Problem details:
With no images included, output each entry below exactly as it appears.

—————

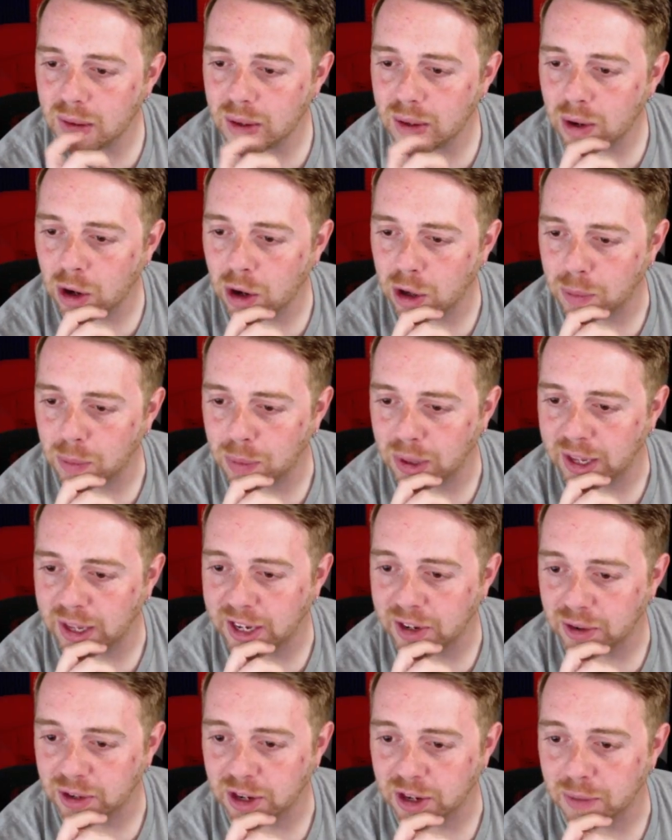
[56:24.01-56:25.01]
On a
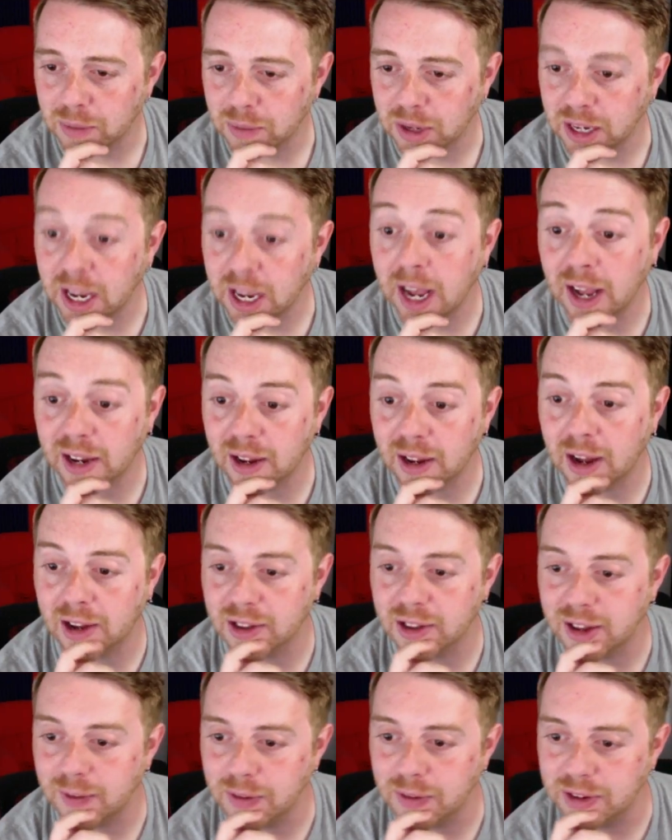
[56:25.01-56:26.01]
plane or something. Yeah, I
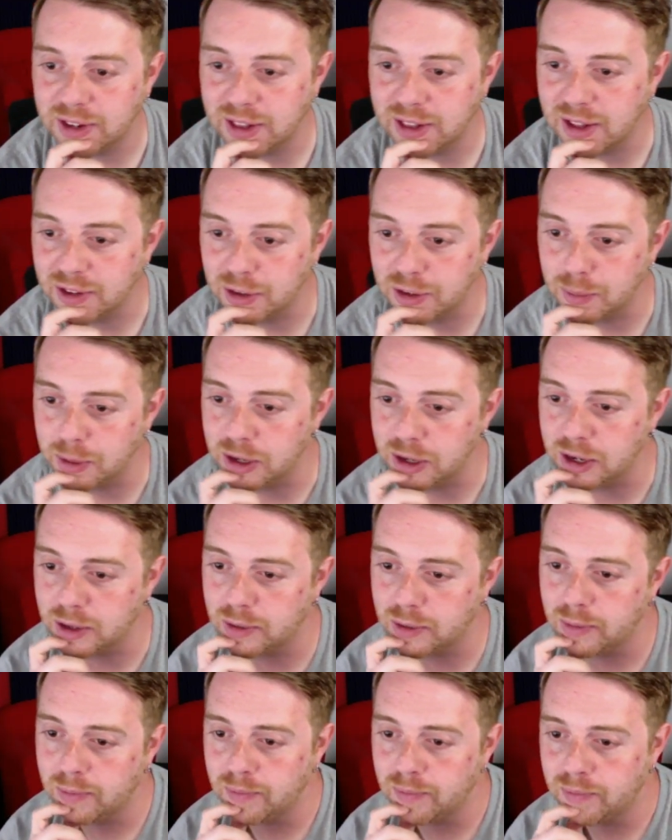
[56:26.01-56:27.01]
could definitely see that, Super Nick.
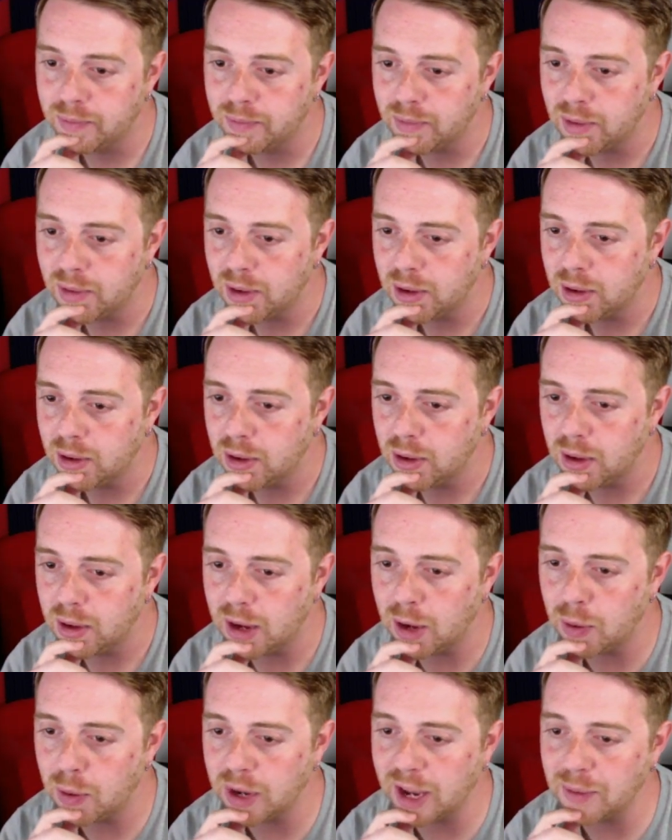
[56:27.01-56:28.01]

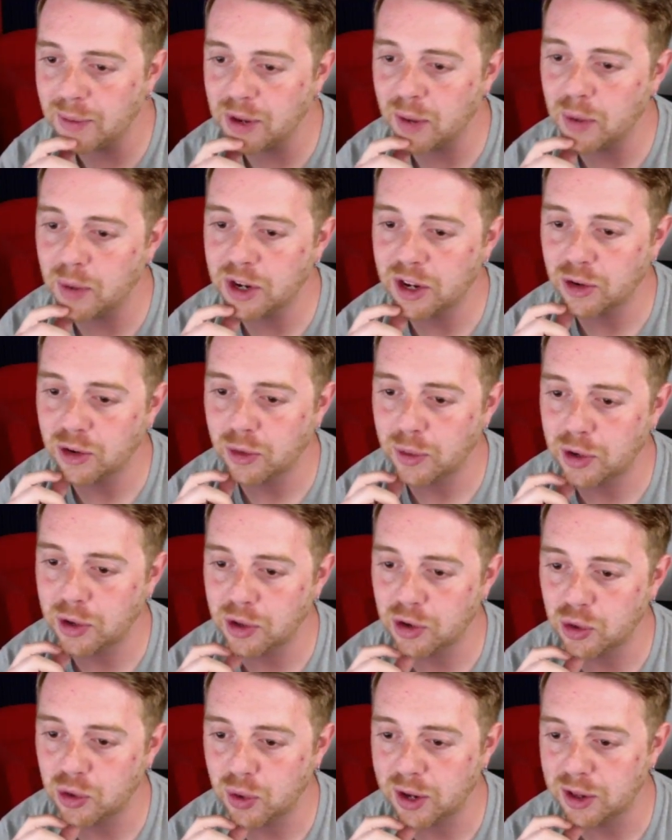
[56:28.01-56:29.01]
L1 Games, I want to contribute to
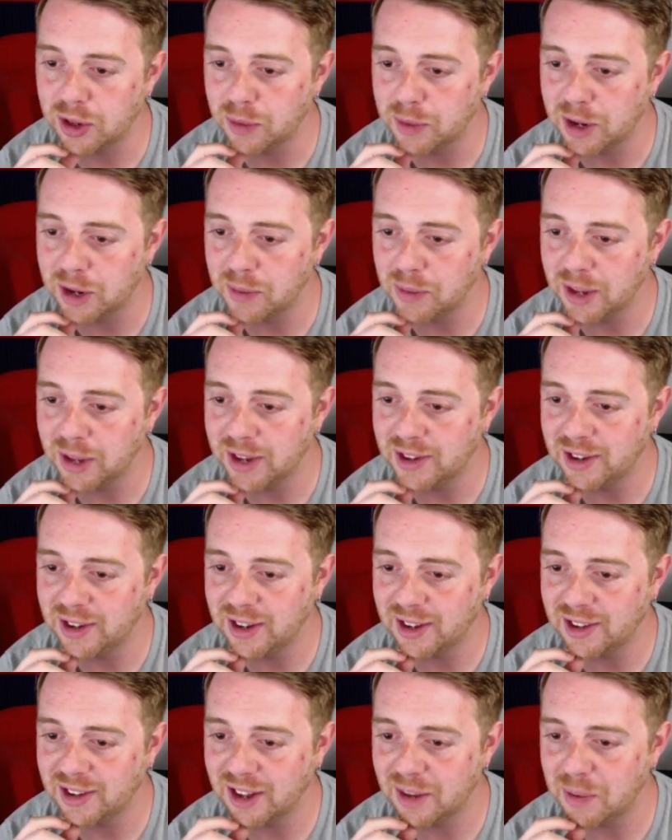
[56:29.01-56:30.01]
the trailer, but I'm lazy.
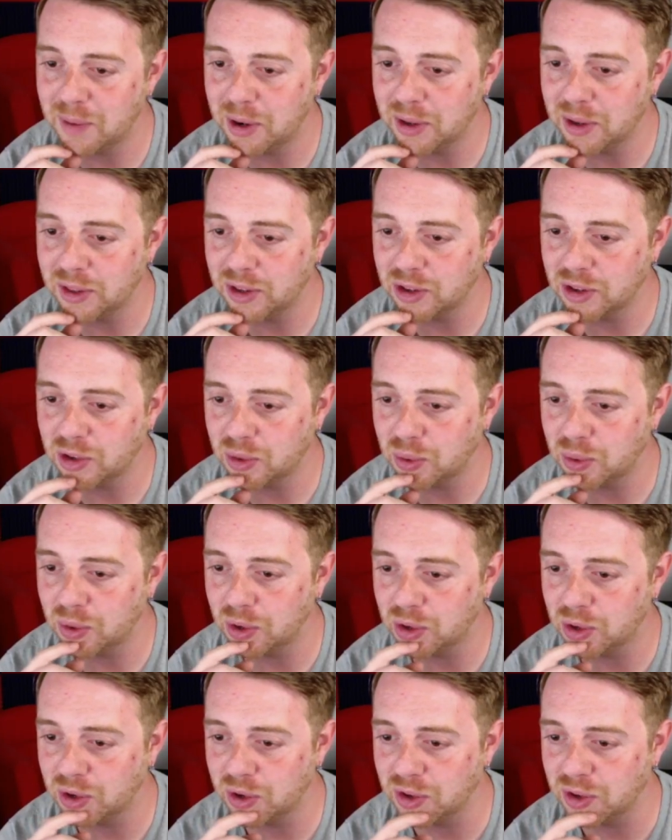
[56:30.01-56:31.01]
Next time you're at the
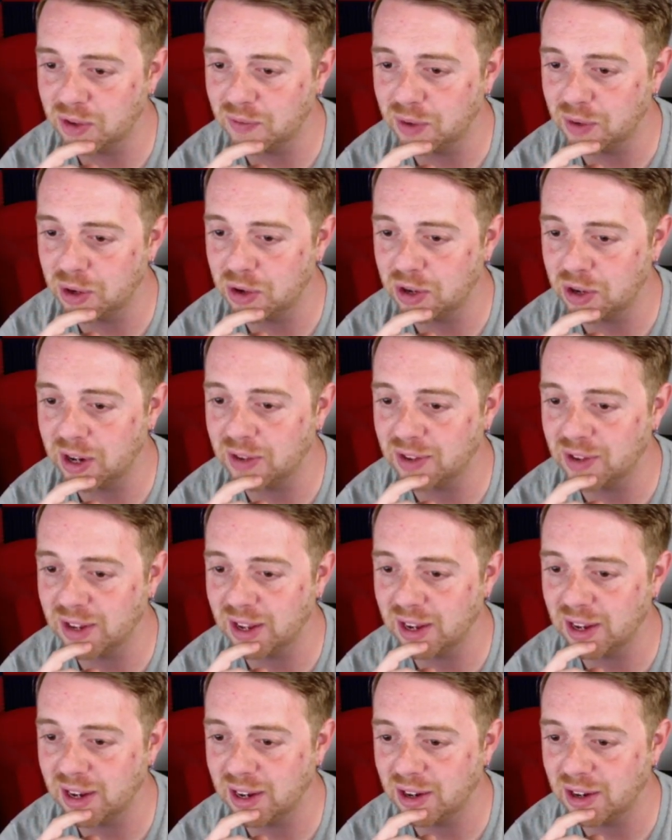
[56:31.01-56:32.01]
store, shoot some footage, and I'll
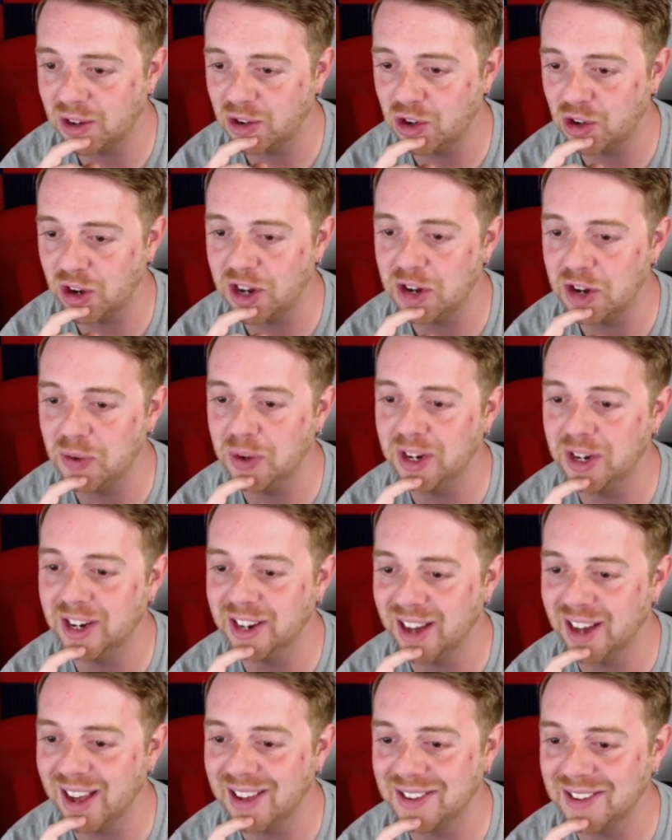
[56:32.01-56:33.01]
say genuine
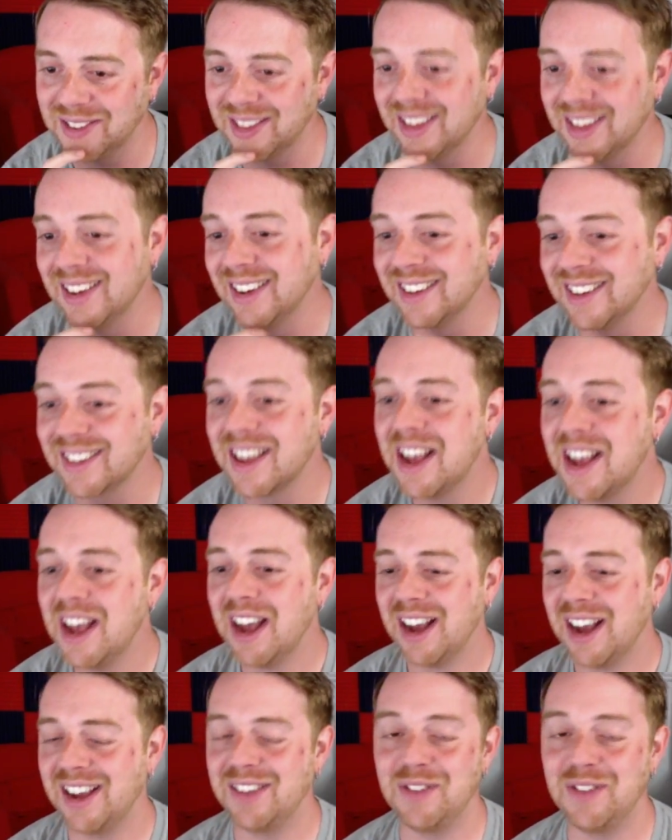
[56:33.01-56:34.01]
nice things.
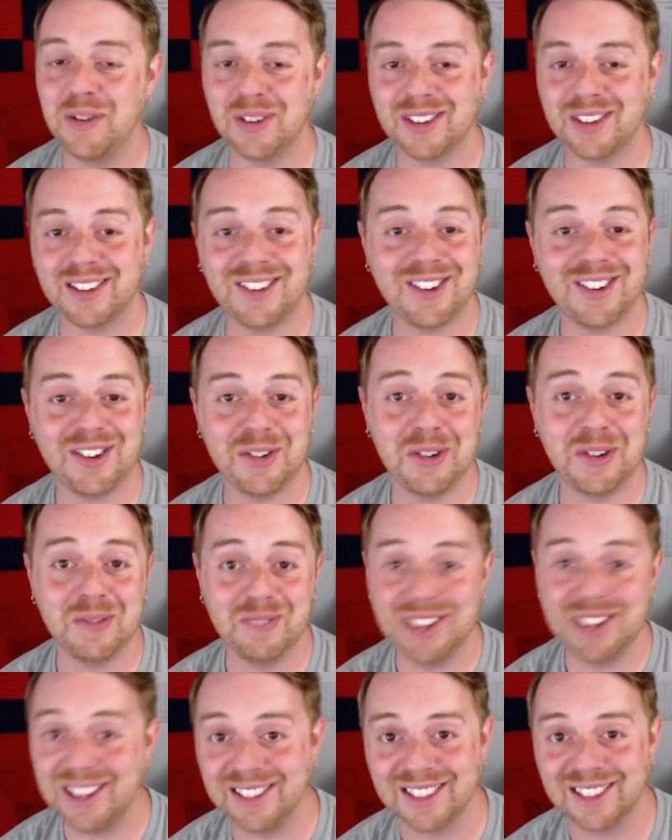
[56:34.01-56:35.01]
If you want to say genuine
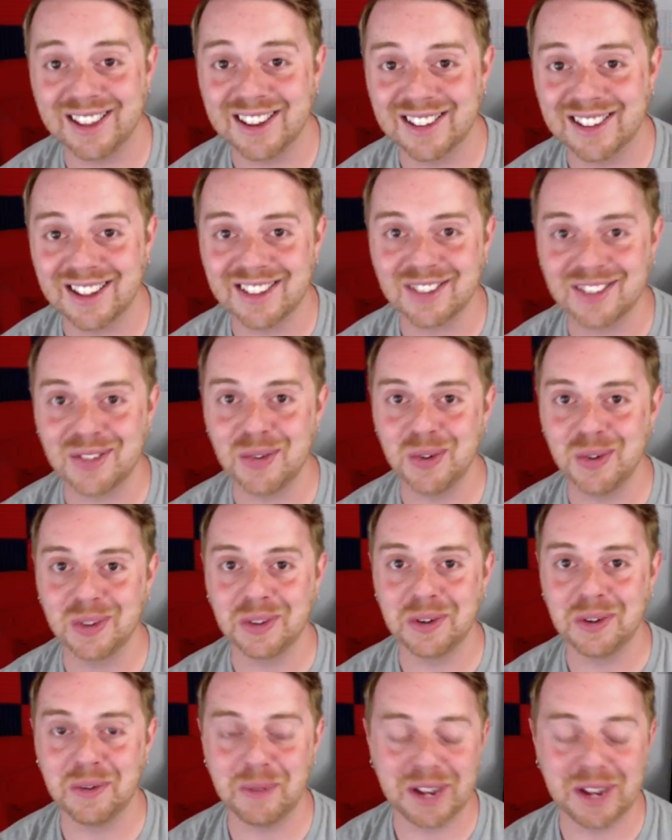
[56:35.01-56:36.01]
mean things, that's cool
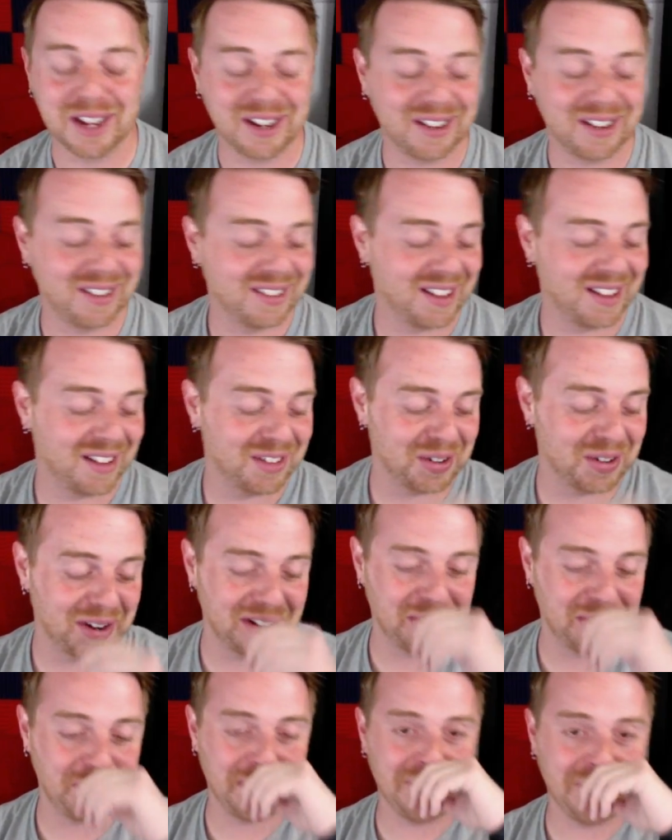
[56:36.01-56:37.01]
too, man. I'll try to
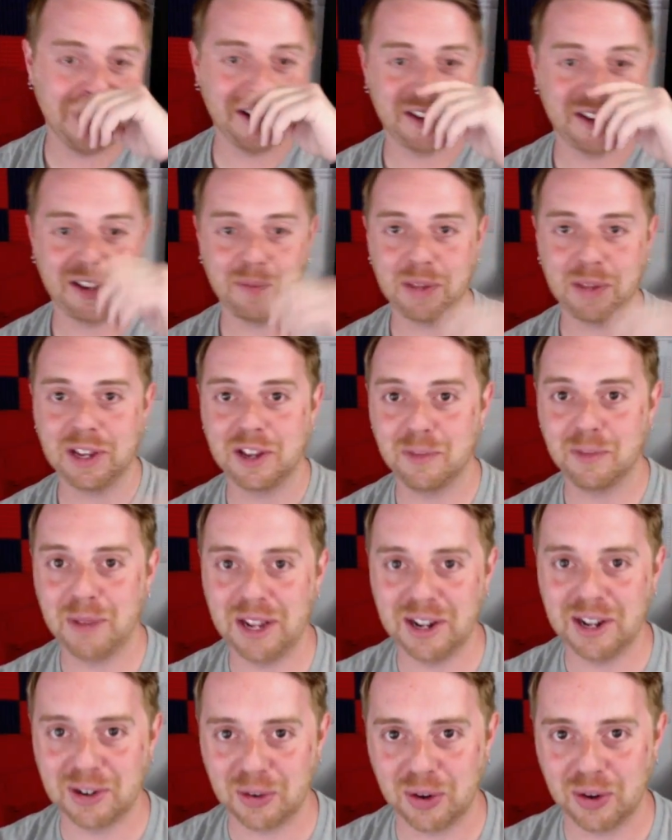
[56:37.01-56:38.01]
spin it into something
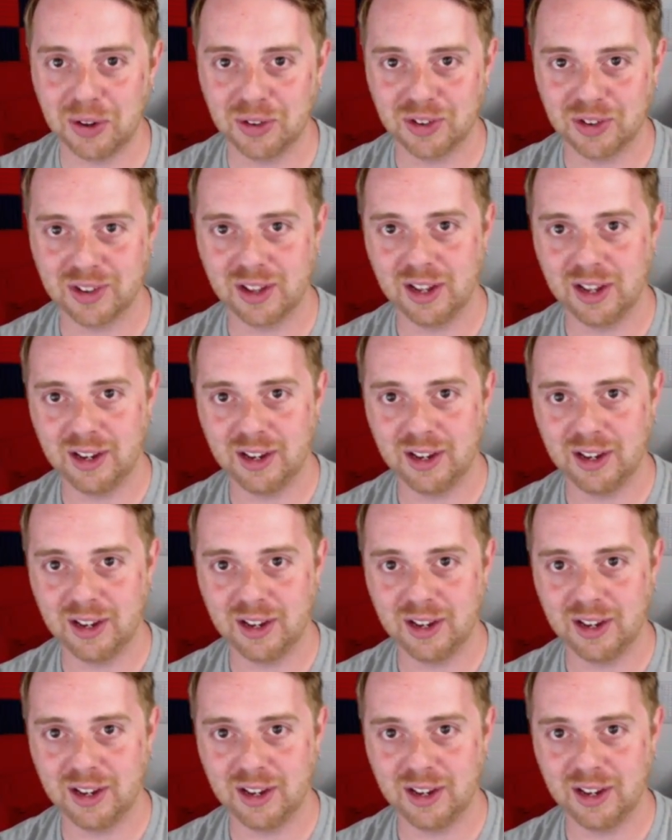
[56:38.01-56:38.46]
comedic, or I'll just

—————

Response area:
[56:24.01-56:25.01]
On a
[56:25.01-56:26.01]
plane or something. Yeah, I
[56:26.01-56:27.01]
could definitely see that, Super Nick.
[56:27.01-56:28.01]

[56:28.01-56:29.01]
L1 Games, I want to contribute to
[56:29.01-56:30.01]
the trailer, but I'm lazy.
[56:30.01-56:31.01]
Next time you're at the
[56:31.01-56:32.01]
store, shoot some footage, and I'll
[56:32.01-56:33.01]
say genuine
[56:33.01-56:34.01]
nice things.
[56:34.01-56:35.01]
If you want to say genuine
[56:35.01-56:36.01]
mean things, that's cool
[56:36.01-56:37.01]
too, man. I'll try to
[56:37.01-56:38.01]
spin it into something
[56:38.01-56:38.46]
comedic, or I'll just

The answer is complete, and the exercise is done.